EXTRACTED INFORMATION START

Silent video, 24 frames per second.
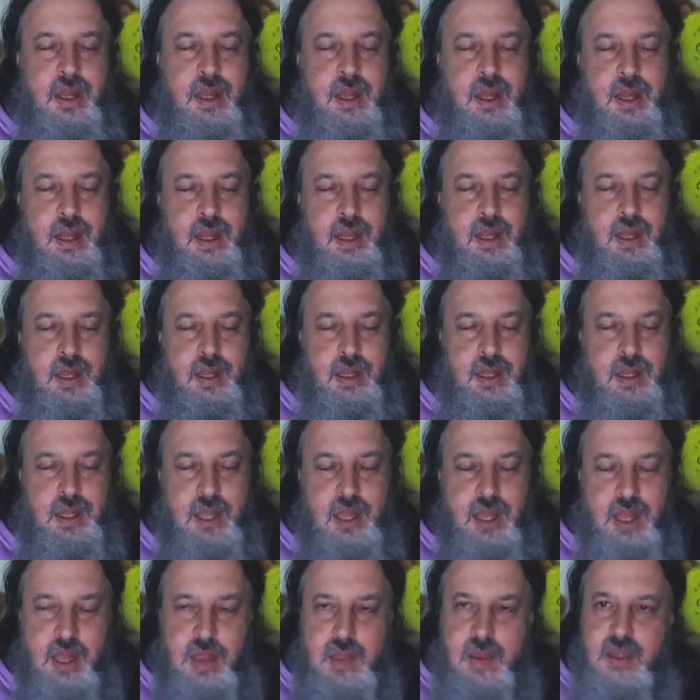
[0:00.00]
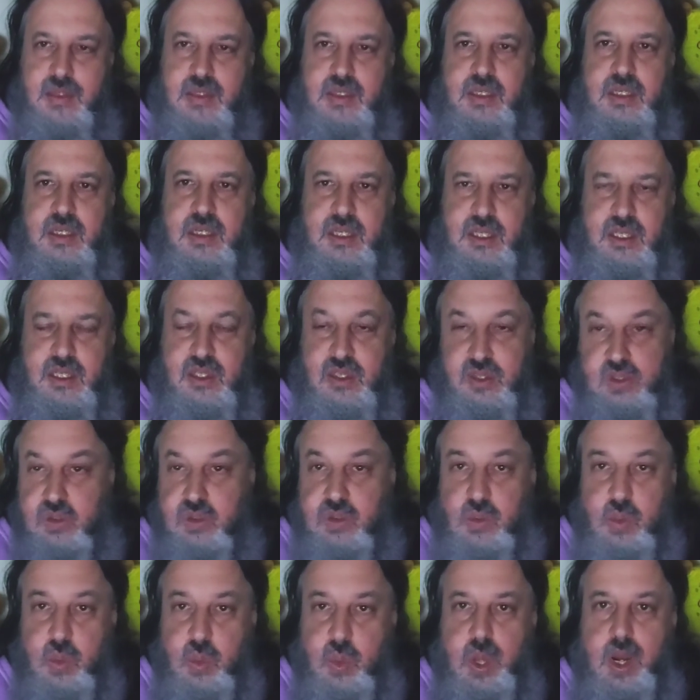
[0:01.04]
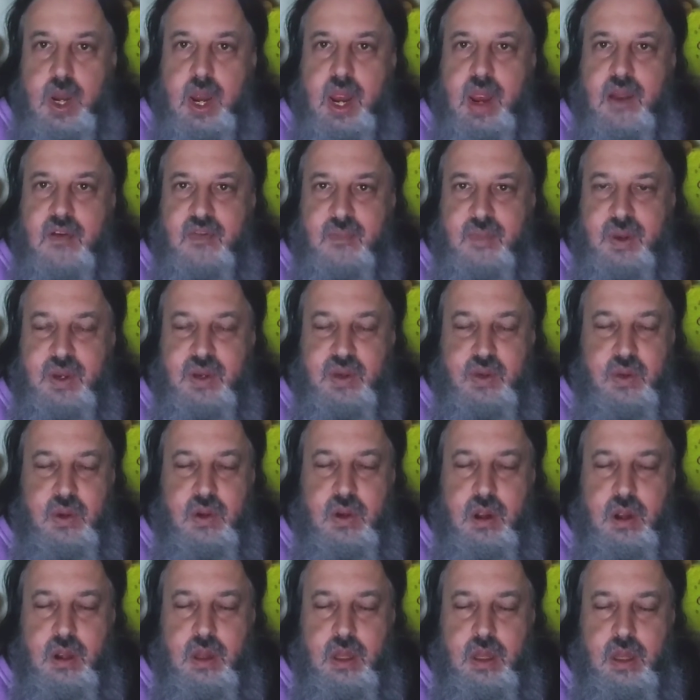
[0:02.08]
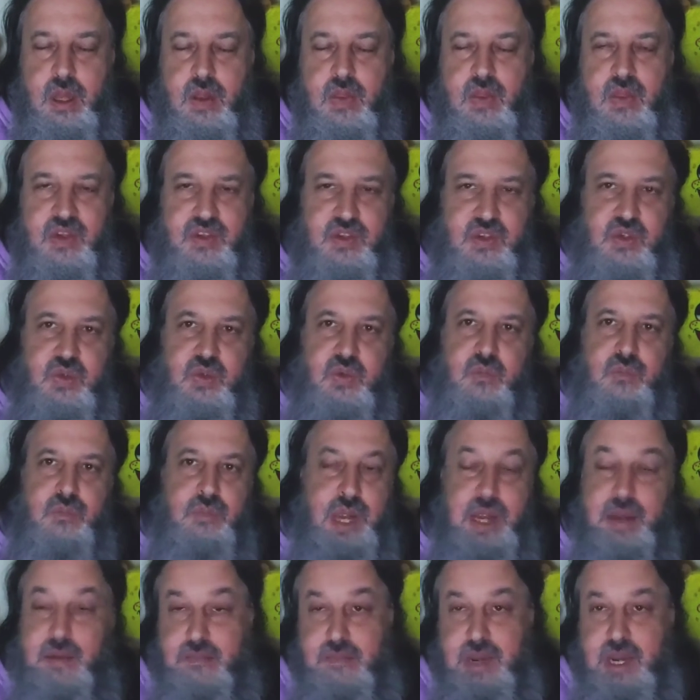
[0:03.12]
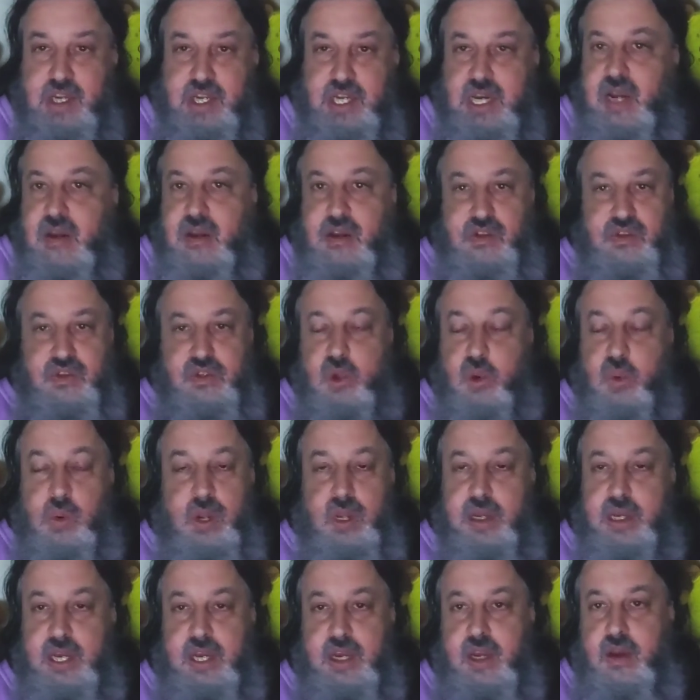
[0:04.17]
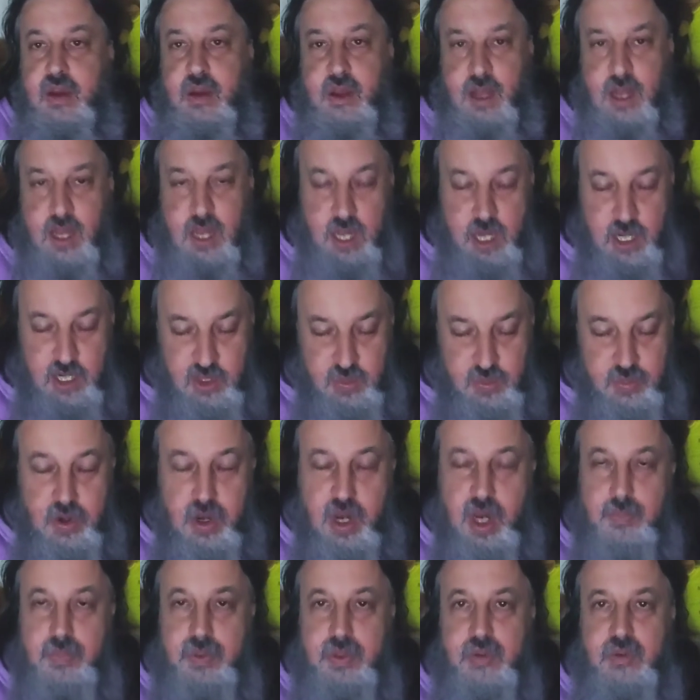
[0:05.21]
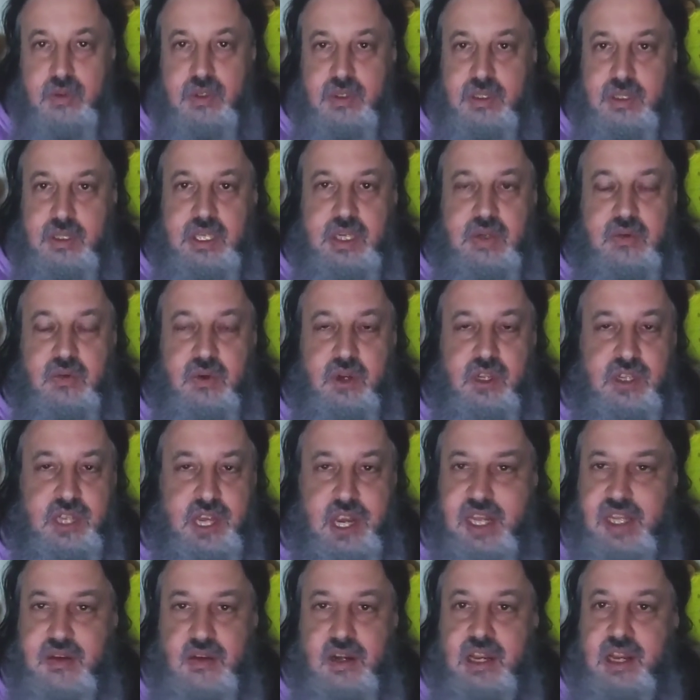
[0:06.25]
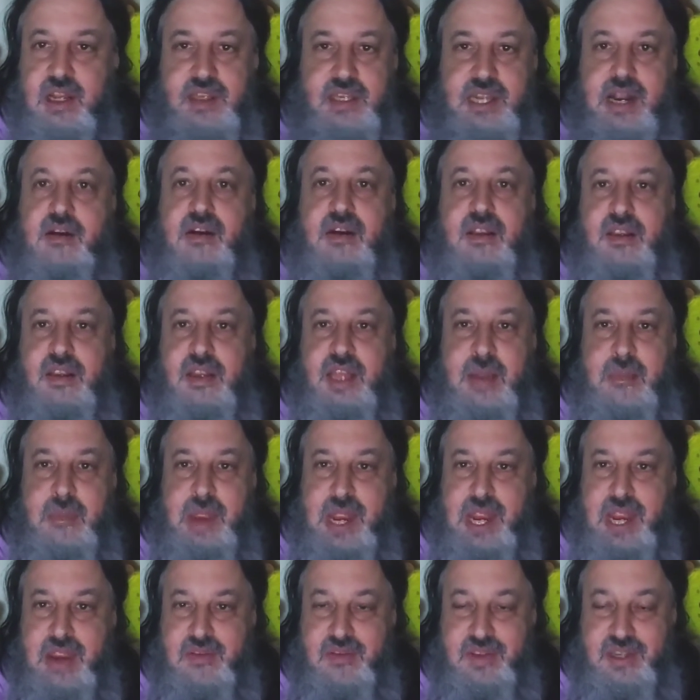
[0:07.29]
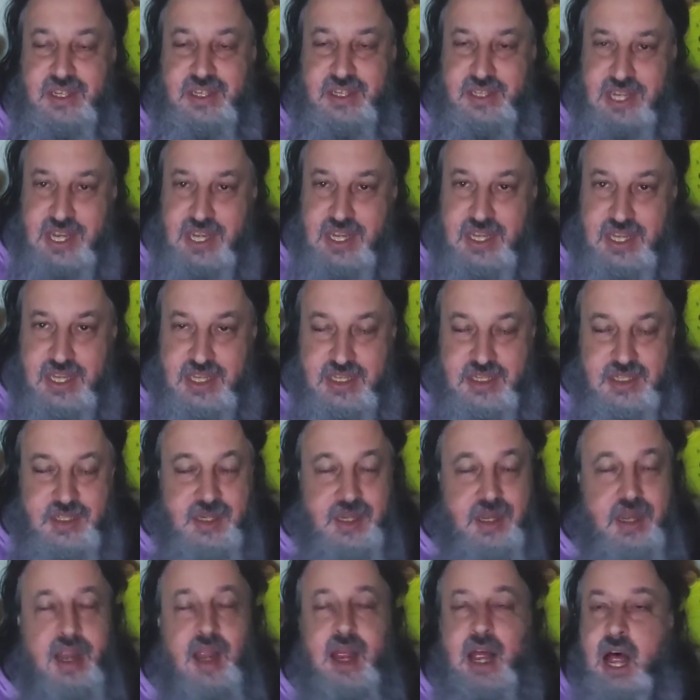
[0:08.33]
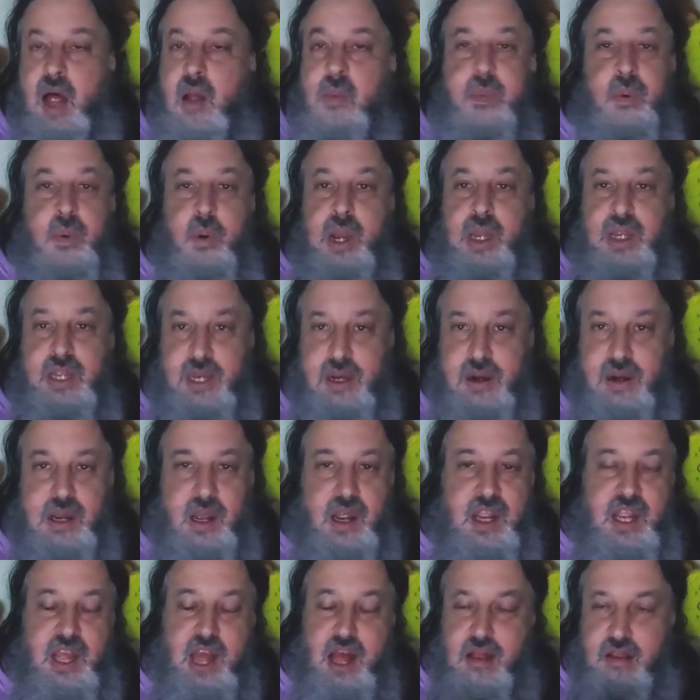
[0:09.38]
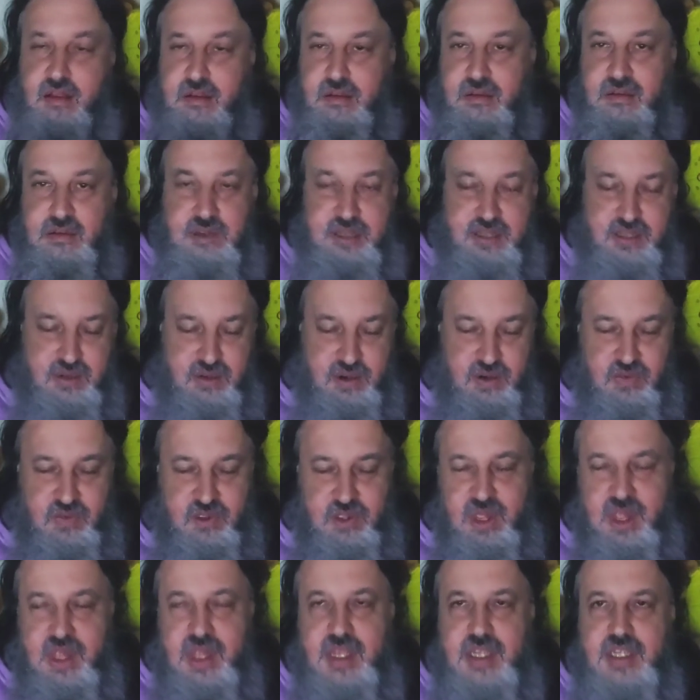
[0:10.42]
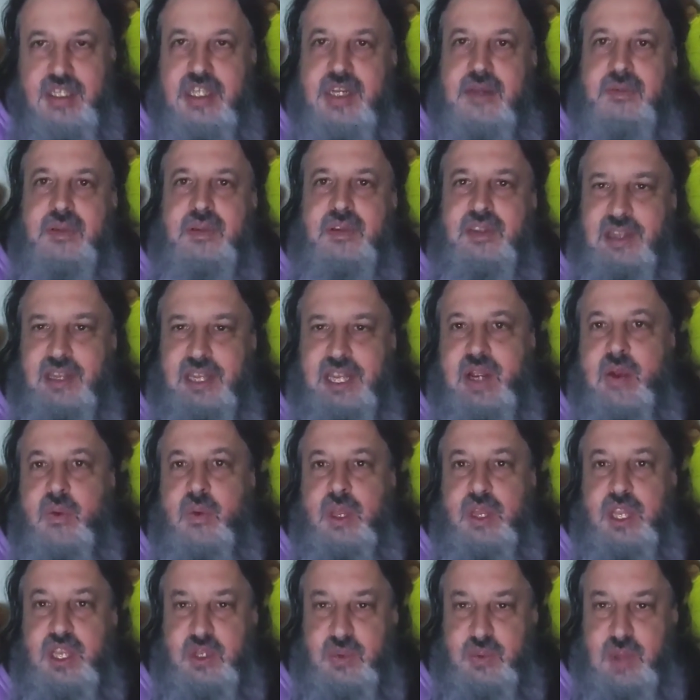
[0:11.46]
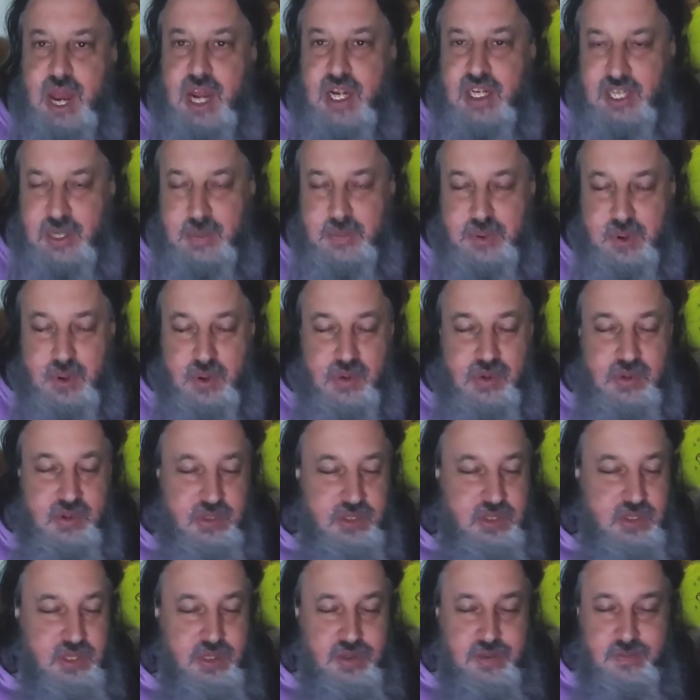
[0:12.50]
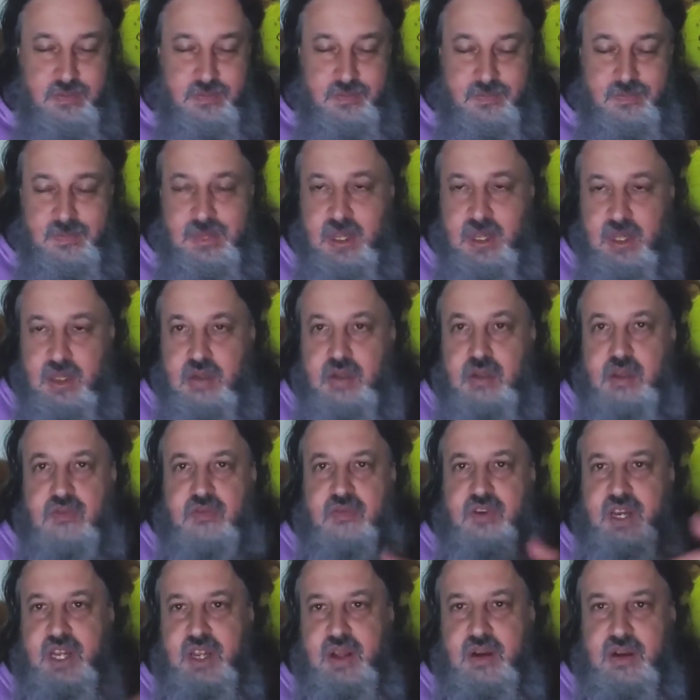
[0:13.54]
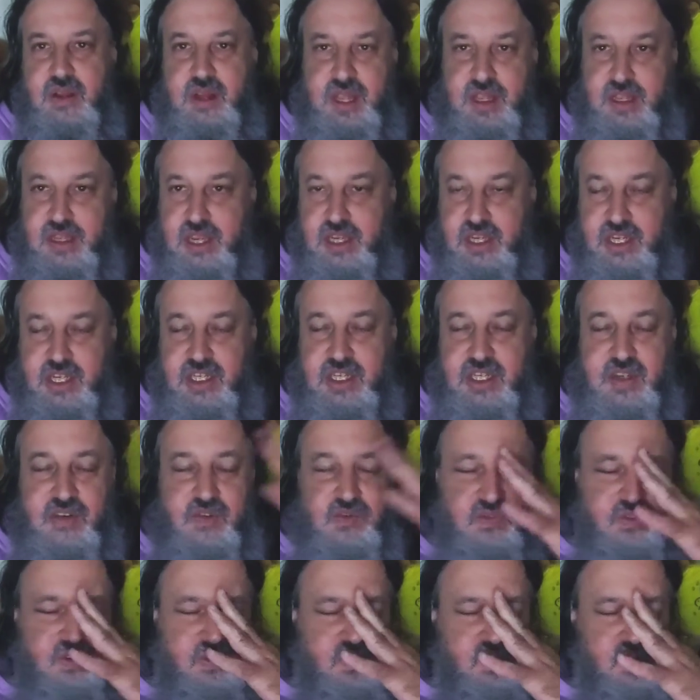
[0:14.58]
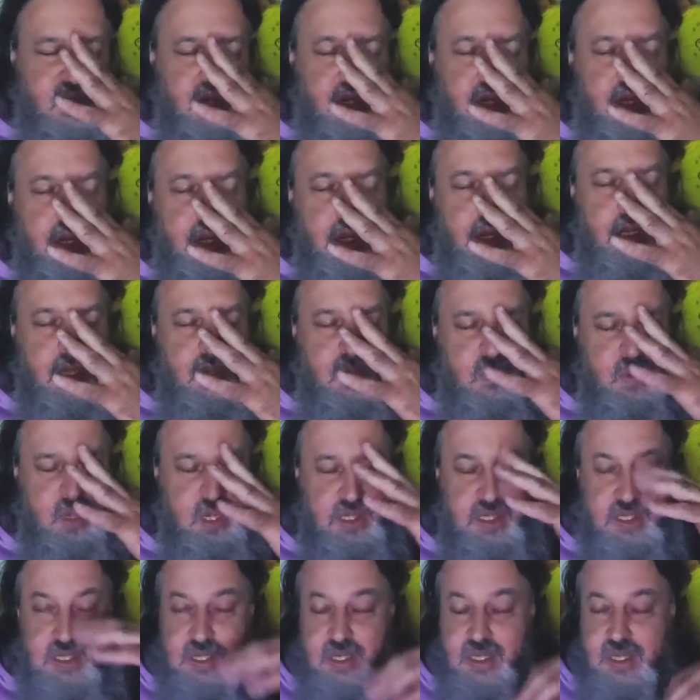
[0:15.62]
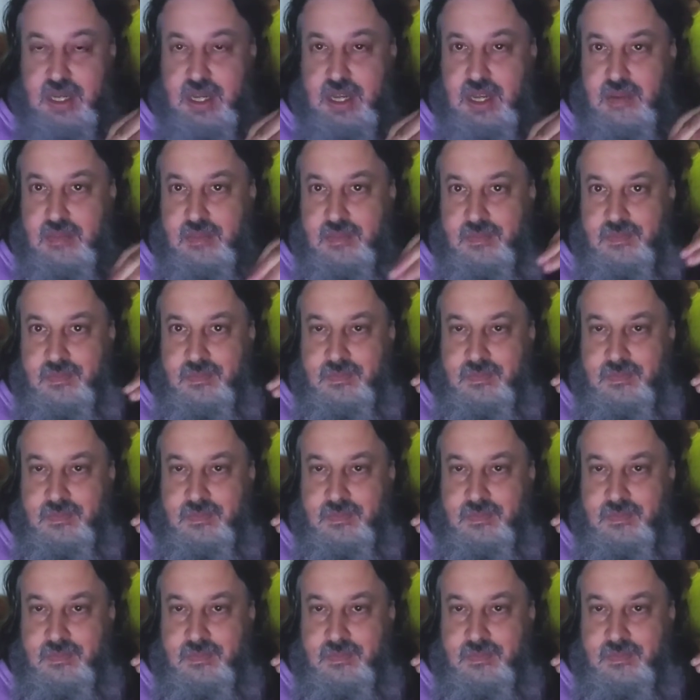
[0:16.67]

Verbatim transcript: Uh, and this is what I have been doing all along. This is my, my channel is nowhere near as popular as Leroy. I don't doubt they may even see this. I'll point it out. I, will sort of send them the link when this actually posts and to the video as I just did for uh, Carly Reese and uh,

EXTRACTED INFORMATION END
EXTRACTED INFORMATION START

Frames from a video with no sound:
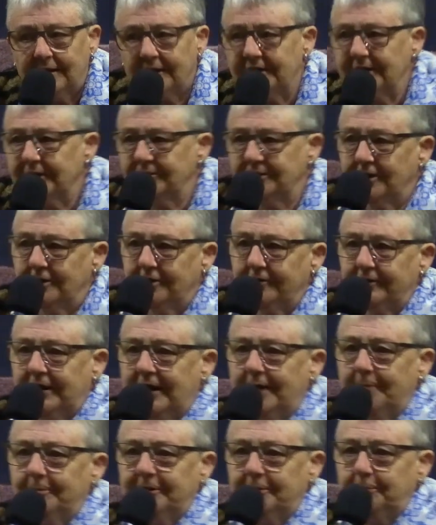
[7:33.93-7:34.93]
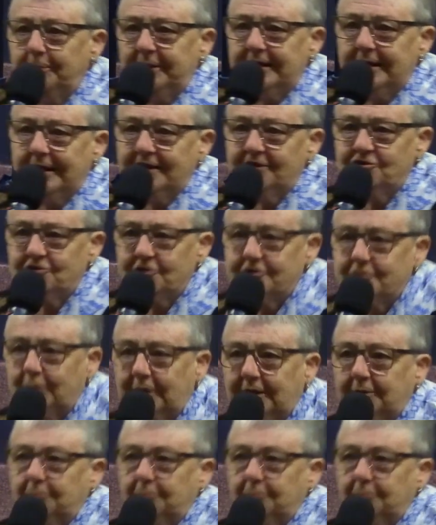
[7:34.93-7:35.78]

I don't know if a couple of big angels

EXTRACTED INFORMATION END

◆ **WHAT IS NEEDED**
Count, in the data above, the lines that hold "video". Return only that count.

◆ **ANSWER**
3